Sixty-three. Barrel-chested. Steel-gray hair. A face weathered by decades of blood and business. He wore his arrogance like a tailored coat—expensive, familiar, outdated in all the ways that still worked.

His eyes scanned the room first. Then landed on me. “Rafael,” he said, voice gravel and smoke.

I didn’t blink.

“Cormac.”

He walked in like it was his house, but I saw it—the brief flicker of unease when he realized I hadn’t stood.

He reached for a chair opposite mine and pulled it out without asking. Sat down with the kind of slow weight that said he was here to talk, not threaten.

Yuri didn’t move.
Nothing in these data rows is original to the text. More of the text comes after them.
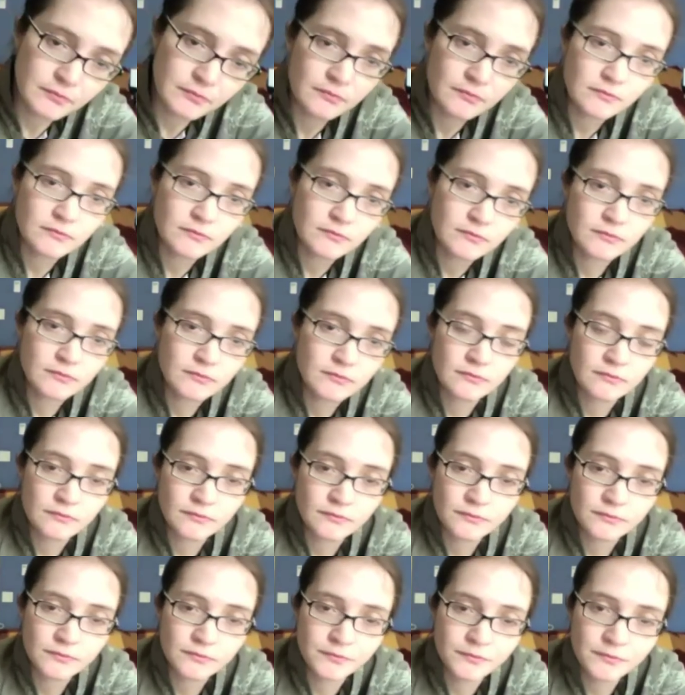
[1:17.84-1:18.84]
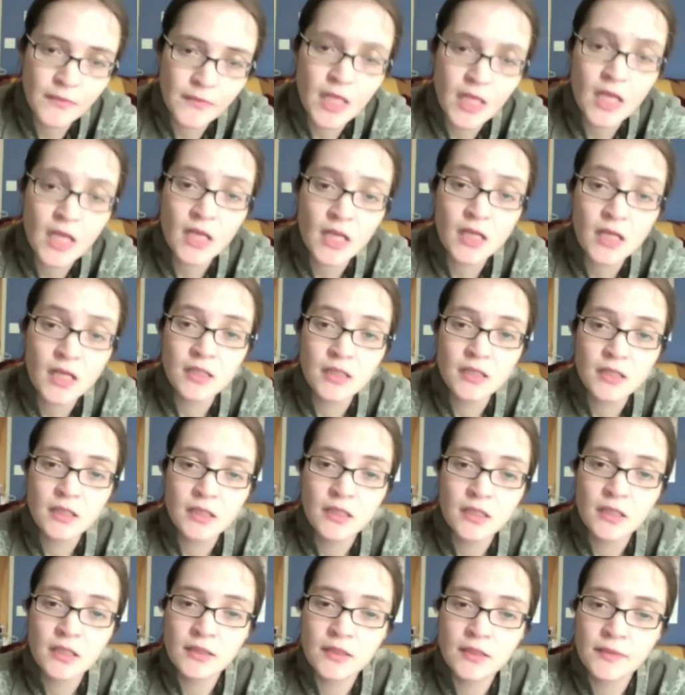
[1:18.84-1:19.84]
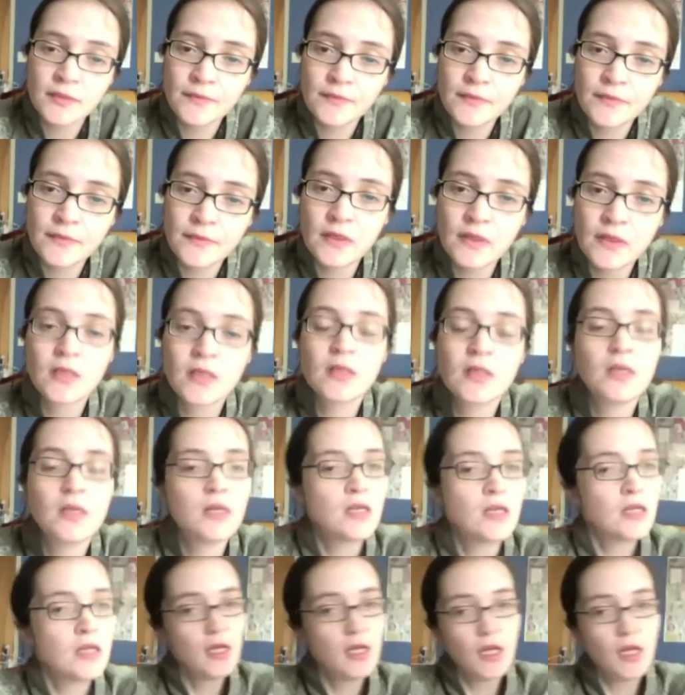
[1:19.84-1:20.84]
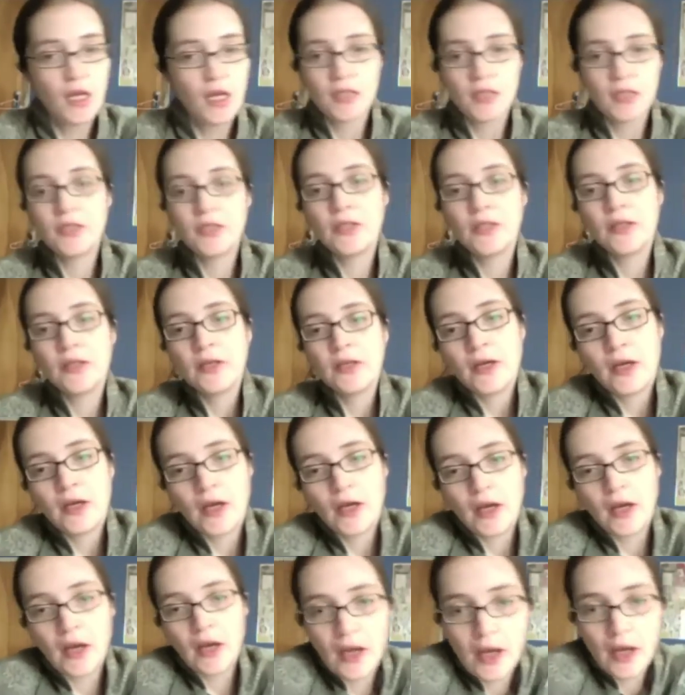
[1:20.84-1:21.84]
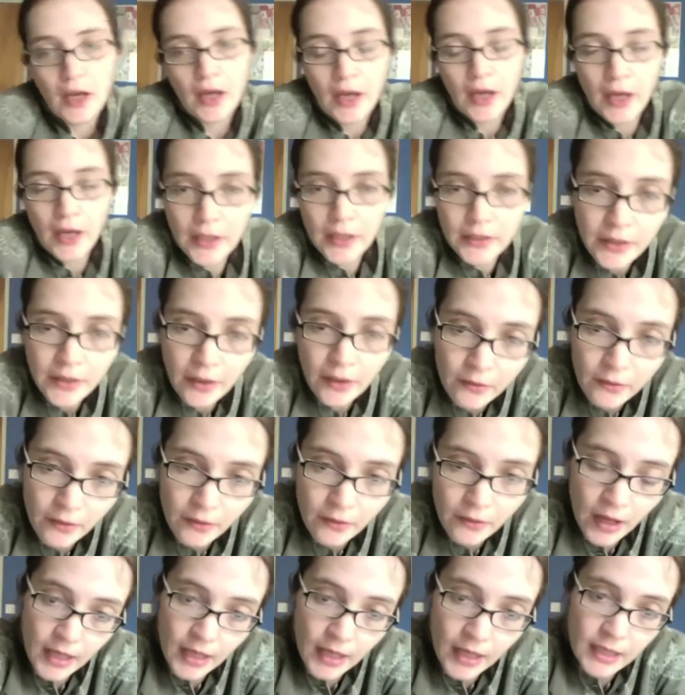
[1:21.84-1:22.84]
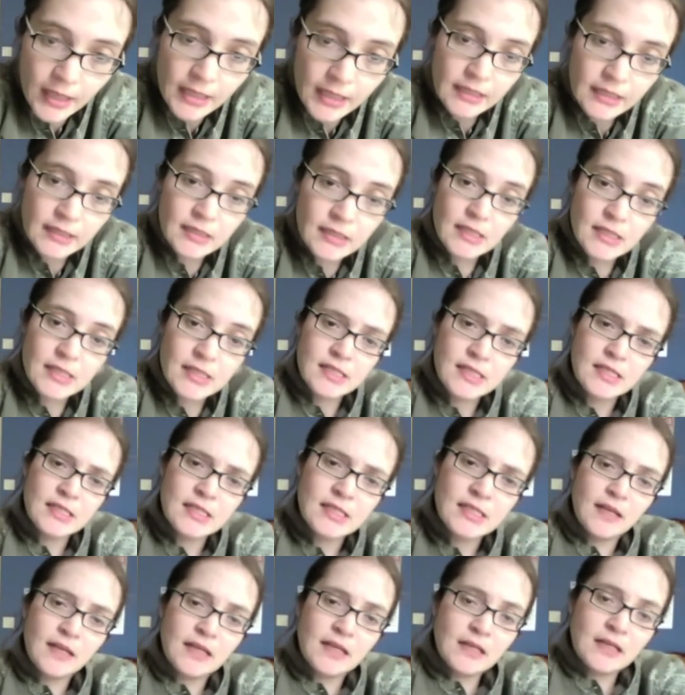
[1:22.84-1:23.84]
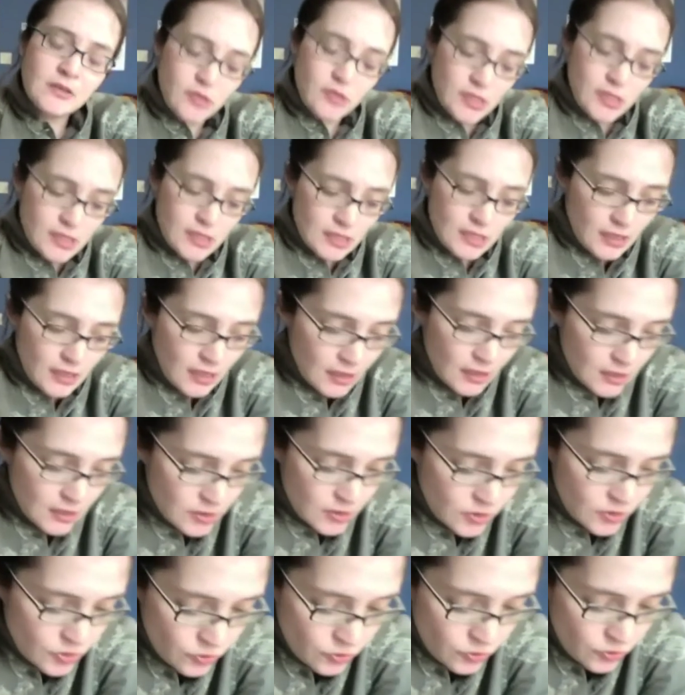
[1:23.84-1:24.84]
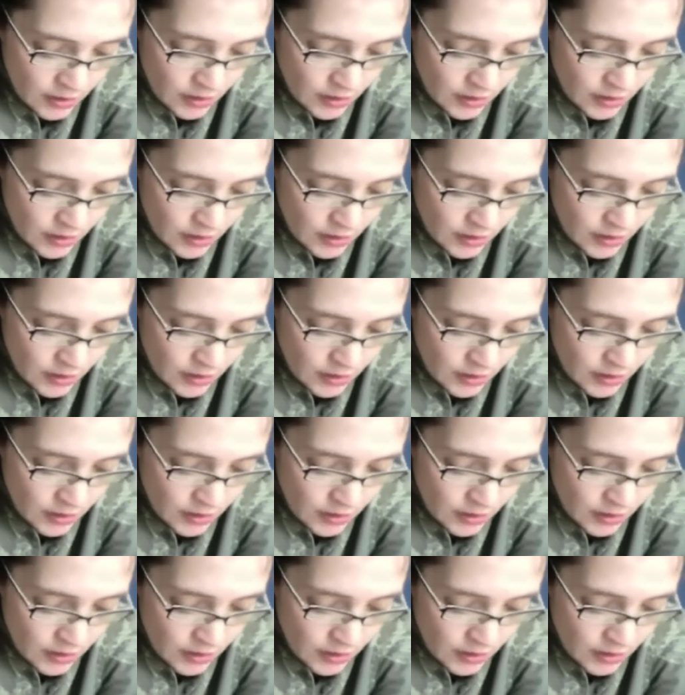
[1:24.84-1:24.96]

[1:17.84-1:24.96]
And have you ever been to Africa before that, before you made Nora? No, this is a very interesting kind of journey,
Just stood there, arms crossed, watching.

“Appreciate you seeing me,” Cormac said, resting his forearms on his knees. “Not everyone would take a second look at a gift they already turned down.”

I raised an eyebrow. “Wasn’t aware I’d accepted the first offer.”

“Didn’t say you did,” he said easily. “But you didn’t slam the door either.”

“No,” I said. “I left it cracked. Sometimes it’s useful to know who’s still knocking.”

He gave a slow nod.

“You’ve built something solid here, Rafael. Ruthless. Efficient. The kind of empire that doesn’t die with its maker—if the maker’s smart.”

I let the silence stretch. Watched him. Waited.

“I’m not here to preach,” he continued. “I’m here to offer a future. You’ve got enemies. We all do. But you don’t have someone waiting in the wings. Not really. And that makes people bold.”

“And you think your daughter would fix that?”

“I think she’d help .”

I tilted my head, not smiling. “Help me , or help you ?”

His eyes didn’t flicker. “Both.”

At least he was honest.

“She knows the world,” he went on. “Knows when to speak and when not to. I raised her right. She’s not some simpering little porcelain bride. She can carry weight.”

“So can a briefcase full of cash.”

“Cash doesn’t carry blood,” he said. “Or legitimacy.”

I leaned forward just slightly, elbows on the arms of the chair, fingers steepled. “And what would she get in return?”

“Your name. Your protection. And maybe, if the gods are bored enough—your child.”

The room stayed quiet for a beat. Even Yuri didn’t breathe. I let it sit there. Didn’t flinch. Didn’t laugh. Just studied him.

Because I wasn’t offended. I was calculating.

“It’s a generous offer,” I said finally. “One that deserves consideration.”

His chin lifted just slightly.

But then I added— “But I don’t make decisions based on pressure. Or timelines. Or who shows up with a daughter and a smile.”

He paused.

“This isn’t pressure, Romanov. It’s opportunity.”

“Then leave the door cracked. And don’t mistake silence for agreement.”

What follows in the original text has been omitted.